Work instruction ▸ Determine how many lines in the entries below include the word "Silent", and reply with that number alone.

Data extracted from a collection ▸

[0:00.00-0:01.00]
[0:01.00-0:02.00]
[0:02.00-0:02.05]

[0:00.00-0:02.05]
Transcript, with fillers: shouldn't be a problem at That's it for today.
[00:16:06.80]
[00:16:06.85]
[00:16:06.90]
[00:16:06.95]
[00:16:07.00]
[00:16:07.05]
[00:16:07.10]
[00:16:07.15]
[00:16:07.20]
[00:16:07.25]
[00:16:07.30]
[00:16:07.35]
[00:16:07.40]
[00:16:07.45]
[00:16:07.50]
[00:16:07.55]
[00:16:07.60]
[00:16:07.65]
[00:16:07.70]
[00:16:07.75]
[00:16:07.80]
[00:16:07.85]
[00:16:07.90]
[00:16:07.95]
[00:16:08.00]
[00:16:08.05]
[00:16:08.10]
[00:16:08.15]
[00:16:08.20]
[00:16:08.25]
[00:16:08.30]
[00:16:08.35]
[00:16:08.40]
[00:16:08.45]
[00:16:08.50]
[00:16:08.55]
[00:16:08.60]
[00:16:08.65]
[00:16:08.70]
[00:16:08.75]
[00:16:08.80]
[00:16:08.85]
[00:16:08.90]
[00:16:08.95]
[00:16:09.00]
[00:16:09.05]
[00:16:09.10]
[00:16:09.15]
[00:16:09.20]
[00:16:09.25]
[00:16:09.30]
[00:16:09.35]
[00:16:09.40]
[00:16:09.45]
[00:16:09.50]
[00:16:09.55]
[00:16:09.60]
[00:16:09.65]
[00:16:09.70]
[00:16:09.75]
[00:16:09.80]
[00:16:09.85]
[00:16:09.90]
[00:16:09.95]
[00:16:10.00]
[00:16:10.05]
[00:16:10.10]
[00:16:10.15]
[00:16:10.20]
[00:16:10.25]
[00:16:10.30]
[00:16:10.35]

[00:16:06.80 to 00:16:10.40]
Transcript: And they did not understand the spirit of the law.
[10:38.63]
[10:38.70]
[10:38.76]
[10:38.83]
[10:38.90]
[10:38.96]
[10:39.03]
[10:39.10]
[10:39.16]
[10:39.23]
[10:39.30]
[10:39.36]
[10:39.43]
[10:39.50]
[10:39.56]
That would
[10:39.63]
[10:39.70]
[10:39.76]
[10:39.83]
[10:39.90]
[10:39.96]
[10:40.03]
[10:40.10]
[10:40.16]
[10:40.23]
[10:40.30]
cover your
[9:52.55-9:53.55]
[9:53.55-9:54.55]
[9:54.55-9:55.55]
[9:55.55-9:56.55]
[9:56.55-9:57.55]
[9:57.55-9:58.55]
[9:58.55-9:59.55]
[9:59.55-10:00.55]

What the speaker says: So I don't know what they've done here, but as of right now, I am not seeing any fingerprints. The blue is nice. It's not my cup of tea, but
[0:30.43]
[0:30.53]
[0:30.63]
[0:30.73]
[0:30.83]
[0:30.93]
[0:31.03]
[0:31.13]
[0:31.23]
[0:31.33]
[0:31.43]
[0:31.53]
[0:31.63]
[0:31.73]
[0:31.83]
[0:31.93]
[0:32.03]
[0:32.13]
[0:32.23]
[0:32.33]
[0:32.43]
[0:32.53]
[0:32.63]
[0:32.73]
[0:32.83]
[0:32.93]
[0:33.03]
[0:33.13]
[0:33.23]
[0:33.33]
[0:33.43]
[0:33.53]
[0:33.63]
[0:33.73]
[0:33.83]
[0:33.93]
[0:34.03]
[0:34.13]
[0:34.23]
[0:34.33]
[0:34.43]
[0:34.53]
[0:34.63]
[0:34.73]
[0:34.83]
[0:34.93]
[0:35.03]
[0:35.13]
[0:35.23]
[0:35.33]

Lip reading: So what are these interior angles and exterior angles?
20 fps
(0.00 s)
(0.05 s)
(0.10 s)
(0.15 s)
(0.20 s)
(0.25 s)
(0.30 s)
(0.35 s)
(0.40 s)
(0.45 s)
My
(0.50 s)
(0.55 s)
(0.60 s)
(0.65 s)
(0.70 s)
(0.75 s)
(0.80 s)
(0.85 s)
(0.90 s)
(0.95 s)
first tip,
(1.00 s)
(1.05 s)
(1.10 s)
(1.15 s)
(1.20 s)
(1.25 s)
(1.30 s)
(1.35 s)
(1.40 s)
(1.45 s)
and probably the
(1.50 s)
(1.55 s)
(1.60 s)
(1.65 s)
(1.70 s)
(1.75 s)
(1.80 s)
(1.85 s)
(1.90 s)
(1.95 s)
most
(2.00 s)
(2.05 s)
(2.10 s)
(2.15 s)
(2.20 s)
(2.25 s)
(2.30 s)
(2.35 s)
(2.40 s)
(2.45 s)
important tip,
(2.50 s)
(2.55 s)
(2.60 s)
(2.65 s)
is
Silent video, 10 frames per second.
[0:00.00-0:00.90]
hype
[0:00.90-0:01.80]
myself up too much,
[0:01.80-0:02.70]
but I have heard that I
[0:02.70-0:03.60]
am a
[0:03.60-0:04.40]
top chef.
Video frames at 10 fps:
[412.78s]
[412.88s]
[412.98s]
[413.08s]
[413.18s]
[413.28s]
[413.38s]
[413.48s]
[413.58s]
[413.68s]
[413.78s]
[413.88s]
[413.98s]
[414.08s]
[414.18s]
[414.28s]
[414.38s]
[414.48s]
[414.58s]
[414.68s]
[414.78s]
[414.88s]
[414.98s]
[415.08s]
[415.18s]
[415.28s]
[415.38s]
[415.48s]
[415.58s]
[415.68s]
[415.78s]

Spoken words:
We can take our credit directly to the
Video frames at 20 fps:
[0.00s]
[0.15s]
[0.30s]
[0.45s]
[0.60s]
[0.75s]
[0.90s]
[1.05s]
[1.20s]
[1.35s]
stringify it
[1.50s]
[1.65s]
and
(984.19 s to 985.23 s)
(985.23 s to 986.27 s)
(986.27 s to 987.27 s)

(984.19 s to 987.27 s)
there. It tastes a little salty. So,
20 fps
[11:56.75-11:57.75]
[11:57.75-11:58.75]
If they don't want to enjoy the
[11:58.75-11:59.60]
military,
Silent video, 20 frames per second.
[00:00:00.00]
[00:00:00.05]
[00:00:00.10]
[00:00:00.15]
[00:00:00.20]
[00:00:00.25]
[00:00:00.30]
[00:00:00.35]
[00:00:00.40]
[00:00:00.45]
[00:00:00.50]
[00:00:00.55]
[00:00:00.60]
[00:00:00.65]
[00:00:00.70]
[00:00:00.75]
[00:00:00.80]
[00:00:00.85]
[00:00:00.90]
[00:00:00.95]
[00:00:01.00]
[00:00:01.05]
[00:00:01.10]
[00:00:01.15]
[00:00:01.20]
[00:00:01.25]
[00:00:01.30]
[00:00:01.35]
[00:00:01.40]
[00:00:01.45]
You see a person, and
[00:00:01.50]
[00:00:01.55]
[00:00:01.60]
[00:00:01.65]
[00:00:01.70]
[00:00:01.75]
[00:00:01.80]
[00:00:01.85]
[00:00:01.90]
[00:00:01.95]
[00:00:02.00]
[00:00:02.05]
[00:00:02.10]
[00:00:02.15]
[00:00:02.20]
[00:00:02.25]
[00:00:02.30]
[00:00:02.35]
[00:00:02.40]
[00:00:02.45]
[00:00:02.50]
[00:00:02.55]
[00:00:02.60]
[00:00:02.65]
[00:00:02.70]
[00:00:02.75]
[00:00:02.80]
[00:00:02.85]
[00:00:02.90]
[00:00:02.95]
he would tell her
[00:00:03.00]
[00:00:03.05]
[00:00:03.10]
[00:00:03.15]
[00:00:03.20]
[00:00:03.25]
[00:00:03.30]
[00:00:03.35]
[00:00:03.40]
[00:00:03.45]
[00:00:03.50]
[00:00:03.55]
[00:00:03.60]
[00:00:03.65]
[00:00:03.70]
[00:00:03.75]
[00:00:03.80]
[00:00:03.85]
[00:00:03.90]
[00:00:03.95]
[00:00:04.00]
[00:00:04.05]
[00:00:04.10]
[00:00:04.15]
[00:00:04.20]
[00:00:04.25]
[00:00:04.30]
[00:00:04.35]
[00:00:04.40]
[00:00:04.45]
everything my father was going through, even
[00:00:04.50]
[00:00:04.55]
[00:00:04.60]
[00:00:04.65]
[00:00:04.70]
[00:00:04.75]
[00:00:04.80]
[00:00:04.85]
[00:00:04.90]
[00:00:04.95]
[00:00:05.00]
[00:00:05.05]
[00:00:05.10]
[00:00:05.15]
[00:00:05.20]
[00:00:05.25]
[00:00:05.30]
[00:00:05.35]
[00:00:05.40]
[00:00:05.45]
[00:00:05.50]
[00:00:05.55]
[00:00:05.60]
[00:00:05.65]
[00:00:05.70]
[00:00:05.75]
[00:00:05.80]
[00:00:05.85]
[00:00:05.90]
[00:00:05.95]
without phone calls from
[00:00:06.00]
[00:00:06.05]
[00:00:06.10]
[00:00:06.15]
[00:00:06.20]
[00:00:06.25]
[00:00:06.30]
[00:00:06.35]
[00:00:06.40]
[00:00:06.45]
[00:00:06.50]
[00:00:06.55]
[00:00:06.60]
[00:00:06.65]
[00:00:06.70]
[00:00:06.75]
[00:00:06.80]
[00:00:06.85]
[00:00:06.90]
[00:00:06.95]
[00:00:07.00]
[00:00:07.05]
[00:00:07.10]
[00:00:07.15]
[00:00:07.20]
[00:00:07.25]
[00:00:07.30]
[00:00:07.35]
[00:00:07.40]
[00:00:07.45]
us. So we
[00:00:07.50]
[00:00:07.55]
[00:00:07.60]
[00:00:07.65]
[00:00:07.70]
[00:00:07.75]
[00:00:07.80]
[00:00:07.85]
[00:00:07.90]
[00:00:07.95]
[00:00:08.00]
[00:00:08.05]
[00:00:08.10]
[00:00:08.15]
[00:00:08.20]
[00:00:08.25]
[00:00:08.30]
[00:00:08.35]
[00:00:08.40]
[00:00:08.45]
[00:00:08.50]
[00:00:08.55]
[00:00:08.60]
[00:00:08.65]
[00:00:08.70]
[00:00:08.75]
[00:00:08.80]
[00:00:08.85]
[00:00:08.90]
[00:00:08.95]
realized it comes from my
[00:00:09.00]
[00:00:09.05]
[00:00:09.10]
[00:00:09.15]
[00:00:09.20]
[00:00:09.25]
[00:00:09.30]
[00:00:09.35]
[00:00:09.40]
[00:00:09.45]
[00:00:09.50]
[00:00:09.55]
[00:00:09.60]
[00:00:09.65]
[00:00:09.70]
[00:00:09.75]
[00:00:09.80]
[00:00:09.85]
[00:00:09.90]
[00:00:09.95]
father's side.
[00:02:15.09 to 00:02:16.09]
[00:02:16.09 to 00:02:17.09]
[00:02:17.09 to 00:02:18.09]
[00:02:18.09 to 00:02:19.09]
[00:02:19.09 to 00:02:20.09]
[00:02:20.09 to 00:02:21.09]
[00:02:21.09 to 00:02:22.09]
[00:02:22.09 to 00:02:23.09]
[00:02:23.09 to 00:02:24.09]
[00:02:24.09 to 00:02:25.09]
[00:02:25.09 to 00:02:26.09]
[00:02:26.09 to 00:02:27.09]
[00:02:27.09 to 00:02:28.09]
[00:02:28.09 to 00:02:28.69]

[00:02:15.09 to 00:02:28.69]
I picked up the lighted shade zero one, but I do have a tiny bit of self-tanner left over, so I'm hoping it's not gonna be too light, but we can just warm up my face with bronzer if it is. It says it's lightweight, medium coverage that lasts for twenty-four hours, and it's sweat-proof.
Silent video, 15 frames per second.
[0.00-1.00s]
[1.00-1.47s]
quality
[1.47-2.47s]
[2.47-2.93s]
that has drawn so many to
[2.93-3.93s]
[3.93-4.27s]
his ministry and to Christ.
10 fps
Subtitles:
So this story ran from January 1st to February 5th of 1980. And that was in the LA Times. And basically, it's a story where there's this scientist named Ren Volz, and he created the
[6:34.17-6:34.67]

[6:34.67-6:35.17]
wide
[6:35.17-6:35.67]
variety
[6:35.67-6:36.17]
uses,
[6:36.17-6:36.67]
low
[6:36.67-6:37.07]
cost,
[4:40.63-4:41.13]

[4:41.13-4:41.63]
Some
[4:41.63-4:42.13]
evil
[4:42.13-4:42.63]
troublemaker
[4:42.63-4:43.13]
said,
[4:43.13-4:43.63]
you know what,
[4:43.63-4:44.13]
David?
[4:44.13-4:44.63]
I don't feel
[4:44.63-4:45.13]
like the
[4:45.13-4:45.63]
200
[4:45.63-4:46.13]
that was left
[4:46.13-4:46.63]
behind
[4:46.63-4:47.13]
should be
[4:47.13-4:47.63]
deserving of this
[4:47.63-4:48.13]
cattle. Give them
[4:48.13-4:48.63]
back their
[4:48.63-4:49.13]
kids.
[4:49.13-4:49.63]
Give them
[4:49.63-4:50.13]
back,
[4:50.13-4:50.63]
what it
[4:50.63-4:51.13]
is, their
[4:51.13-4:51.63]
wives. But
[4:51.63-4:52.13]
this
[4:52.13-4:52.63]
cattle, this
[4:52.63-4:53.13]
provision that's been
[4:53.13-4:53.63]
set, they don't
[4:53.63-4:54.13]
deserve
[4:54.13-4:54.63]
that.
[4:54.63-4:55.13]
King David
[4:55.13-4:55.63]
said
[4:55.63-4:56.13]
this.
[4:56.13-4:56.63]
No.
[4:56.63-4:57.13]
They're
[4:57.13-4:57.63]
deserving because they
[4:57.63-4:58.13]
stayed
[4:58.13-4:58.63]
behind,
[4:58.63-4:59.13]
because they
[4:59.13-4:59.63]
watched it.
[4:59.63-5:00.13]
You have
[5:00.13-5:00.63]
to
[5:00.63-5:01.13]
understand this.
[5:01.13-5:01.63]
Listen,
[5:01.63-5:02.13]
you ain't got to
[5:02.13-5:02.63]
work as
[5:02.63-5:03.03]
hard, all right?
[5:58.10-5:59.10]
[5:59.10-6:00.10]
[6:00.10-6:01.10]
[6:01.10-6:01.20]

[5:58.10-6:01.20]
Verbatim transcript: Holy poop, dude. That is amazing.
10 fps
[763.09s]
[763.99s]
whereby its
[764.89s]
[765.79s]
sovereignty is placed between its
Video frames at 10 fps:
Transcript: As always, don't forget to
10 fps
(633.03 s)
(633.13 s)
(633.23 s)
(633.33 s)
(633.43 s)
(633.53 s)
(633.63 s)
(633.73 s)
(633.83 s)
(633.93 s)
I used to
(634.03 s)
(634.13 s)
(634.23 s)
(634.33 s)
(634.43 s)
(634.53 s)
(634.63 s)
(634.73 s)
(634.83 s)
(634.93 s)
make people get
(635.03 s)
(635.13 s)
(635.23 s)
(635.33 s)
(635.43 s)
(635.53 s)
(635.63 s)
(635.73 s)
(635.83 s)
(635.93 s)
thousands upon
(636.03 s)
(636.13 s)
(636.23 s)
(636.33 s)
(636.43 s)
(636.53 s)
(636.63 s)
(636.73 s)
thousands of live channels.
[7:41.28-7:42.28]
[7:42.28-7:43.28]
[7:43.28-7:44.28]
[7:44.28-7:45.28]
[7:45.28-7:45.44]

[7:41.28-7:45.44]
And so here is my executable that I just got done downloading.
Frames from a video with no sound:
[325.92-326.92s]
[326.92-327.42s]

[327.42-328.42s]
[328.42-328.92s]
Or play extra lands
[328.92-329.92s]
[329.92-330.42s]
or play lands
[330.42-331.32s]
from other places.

Output of the exercise ▸ 3